### What is needed:
Return the entire listing exactly, leaving nothing out.

### Supplied material:

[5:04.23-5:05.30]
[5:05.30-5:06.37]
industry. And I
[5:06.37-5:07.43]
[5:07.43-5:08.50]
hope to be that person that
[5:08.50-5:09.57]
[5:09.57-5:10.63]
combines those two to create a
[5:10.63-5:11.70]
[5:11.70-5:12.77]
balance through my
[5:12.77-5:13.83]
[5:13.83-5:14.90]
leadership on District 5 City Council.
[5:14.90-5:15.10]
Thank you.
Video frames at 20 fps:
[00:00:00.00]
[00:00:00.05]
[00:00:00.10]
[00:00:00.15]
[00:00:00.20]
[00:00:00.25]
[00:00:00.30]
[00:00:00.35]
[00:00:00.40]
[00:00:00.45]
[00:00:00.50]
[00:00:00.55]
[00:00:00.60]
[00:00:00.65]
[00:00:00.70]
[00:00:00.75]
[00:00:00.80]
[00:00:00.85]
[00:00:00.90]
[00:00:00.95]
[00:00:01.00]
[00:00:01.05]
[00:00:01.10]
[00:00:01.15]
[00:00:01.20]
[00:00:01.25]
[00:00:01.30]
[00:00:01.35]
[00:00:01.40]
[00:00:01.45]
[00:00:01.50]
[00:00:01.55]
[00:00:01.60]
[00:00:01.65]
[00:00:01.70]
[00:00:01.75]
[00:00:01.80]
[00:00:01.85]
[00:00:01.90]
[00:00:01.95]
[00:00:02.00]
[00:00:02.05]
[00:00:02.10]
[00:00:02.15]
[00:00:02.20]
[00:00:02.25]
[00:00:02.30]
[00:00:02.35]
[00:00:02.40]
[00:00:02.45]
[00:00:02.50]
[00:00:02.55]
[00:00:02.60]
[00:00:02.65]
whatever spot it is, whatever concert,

### Answer space:
[5:04.23-5:05.30]
[5:05.30-5:06.37]
industry. And I
[5:06.37-5:07.43]
[5:07.43-5:08.50]
hope to be that person that
[5:08.50-5:09.57]
[5:09.57-5:10.63]
combines those two to create a
[5:10.63-5:11.70]
[5:11.70-5:12.77]
balance through my
[5:12.77-5:13.83]
[5:13.83-5:14.90]
leadership on District 5 City Council.
[5:14.90-5:15.10]
Thank you.
Video frames at 20 fps:
[00:00:00.00]
[00:00:00.05]
[00:00:00.10]
[00:00:00.15]
[00:00:00.20]
[00:00:00.25]
[00:00:00.30]
[00:00:00.35]
[00:00:00.40]
[00:00:00.45]
[00:00:00.50]
[00:00:00.55]
[00:00:00.60]
[00:00:00.65]
[00:00:00.70]
[00:00:00.75]
[00:00:00.80]
[00:00:00.85]
[00:00:00.90]
[00:00:00.95]
[00:00:01.00]
[00:00:01.05]
[00:00:01.10]
[00:00:01.15]
[00:00:01.20]
[00:00:01.25]
[00:00:01.30]
[00:00:01.35]
[00:00:01.40]
[00:00:01.45]
[00:00:01.50]
[00:00:01.55]
[00:00:01.60]
[00:00:01.65]
[00:00:01.70]
[00:00:01.75]
[00:00:01.80]
[00:00:01.85]
[00:00:01.90]
[00:00:01.95]
[00:00:02.00]
[00:00:02.05]
[00:00:02.10]
[00:00:02.15]
[00:00:02.20]
[00:00:02.25]
[00:00:02.30]
[00:00:02.35]
[00:00:02.40]
[00:00:02.45]
[00:00:02.50]
[00:00:02.55]
[00:00:02.60]
[00:00:02.65]
whatever spot it is, whatever concert,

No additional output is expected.